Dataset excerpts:
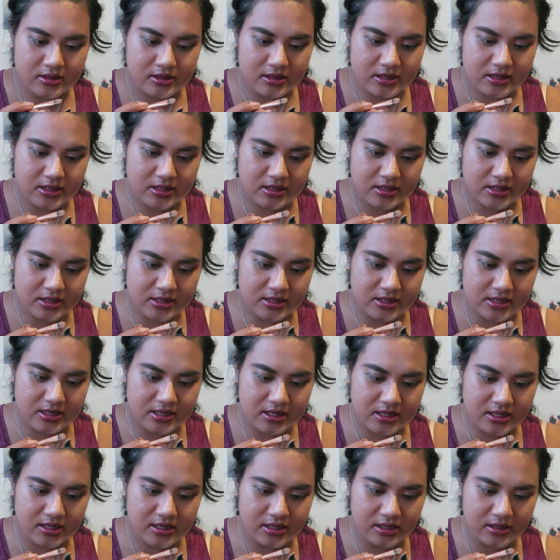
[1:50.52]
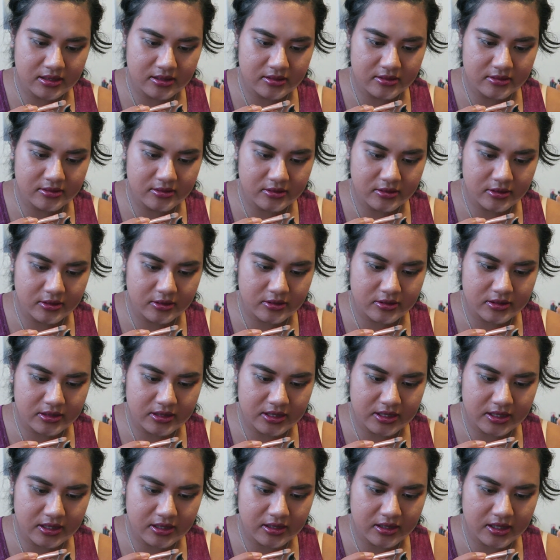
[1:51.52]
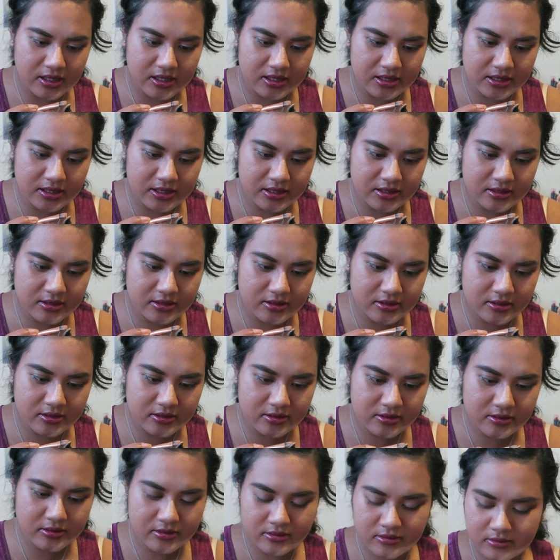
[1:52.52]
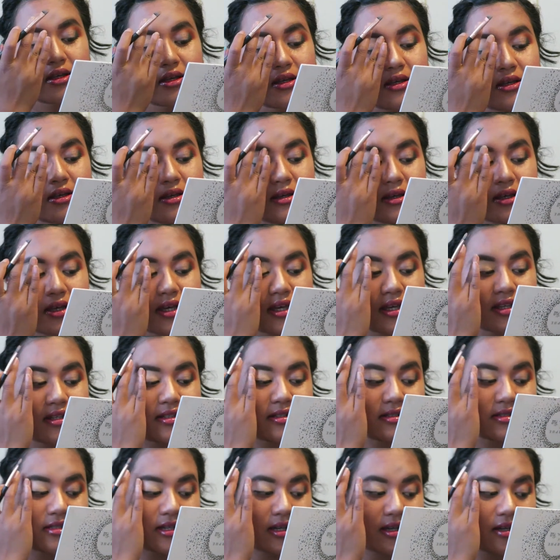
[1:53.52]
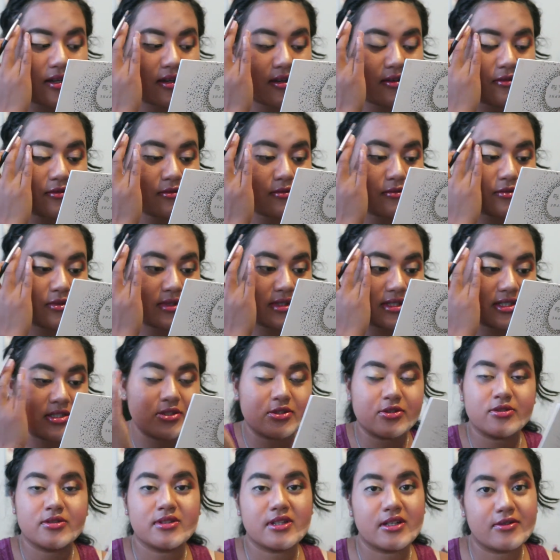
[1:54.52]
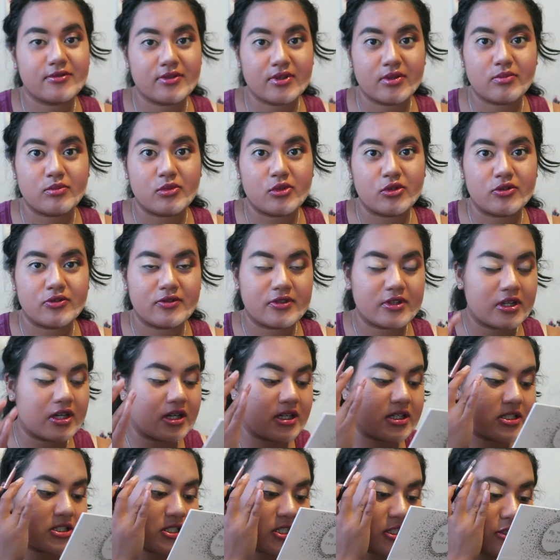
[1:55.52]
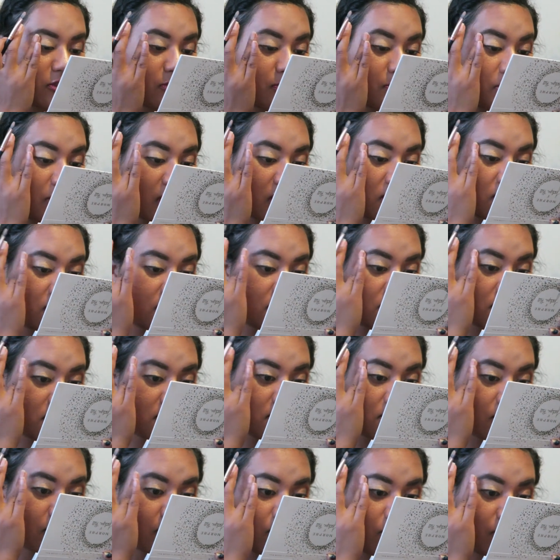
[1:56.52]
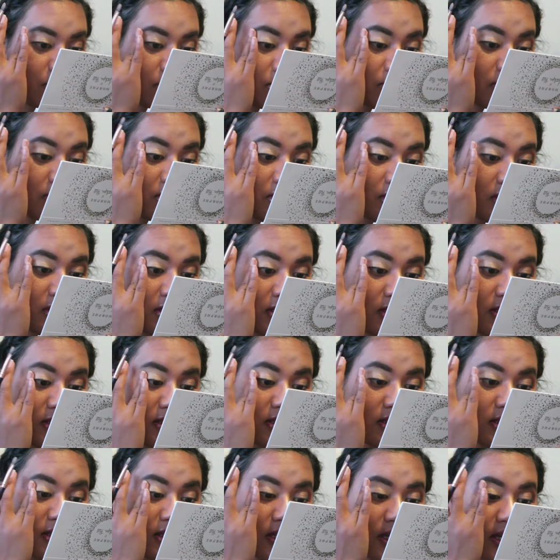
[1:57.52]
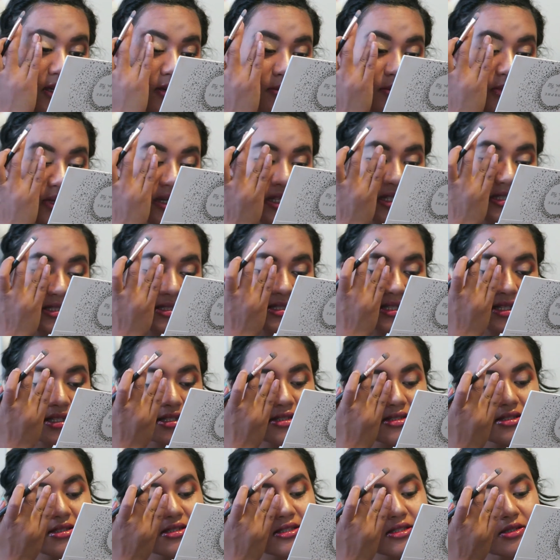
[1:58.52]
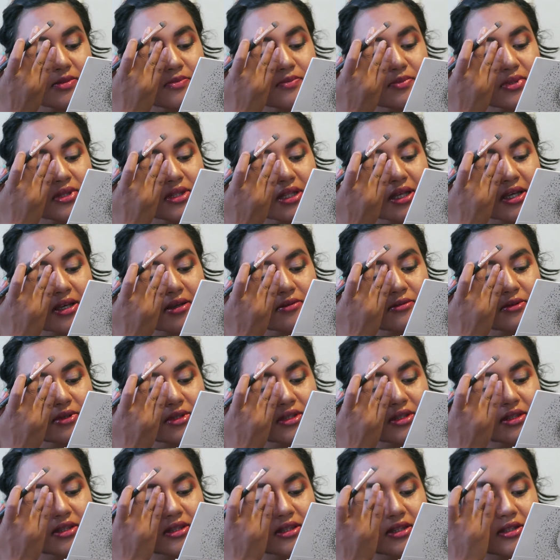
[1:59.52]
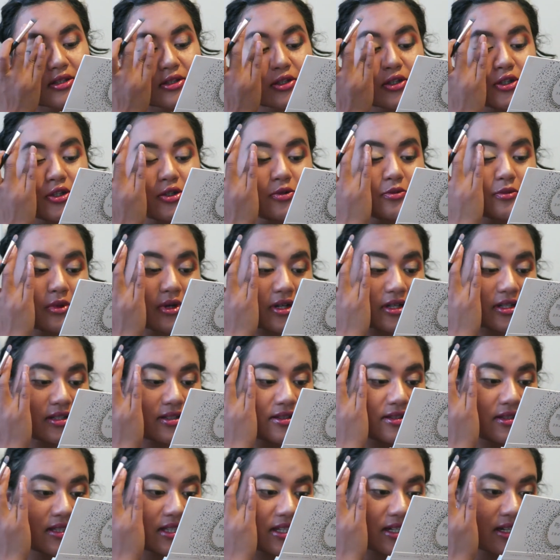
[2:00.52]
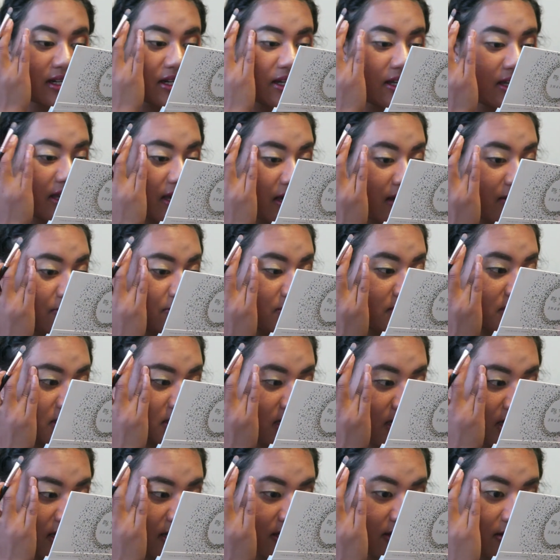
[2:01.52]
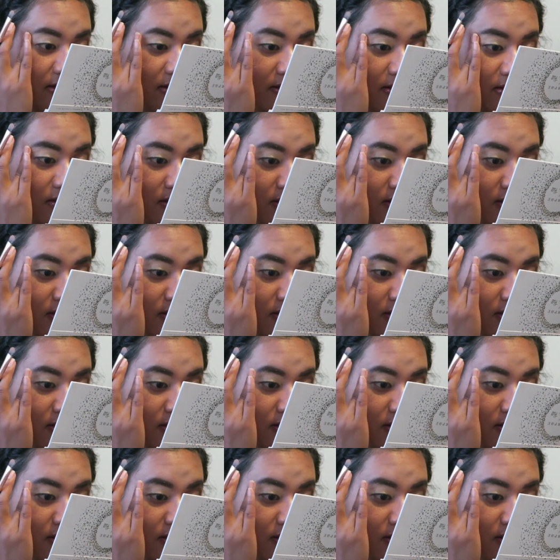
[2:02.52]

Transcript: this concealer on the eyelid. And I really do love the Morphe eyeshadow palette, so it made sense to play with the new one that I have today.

*TASK STATEMENT*
Above are records to transcribe exactly; leave their pictures out.

*RESULT*
[1:50.52]
[1:51.52]
[1:52.52]
[1:53.52]
[1:54.52]
[1:55.52]
[1:56.52]
[1:57.52]
[1:58.52]
[1:59.52]
[2:00.52]
[2:01.52]
[2:02.52]

Transcript: this concealer on the eyelid. And I really do love the Morphe eyeshadow palette, so it made sense to play with the new one that I have today.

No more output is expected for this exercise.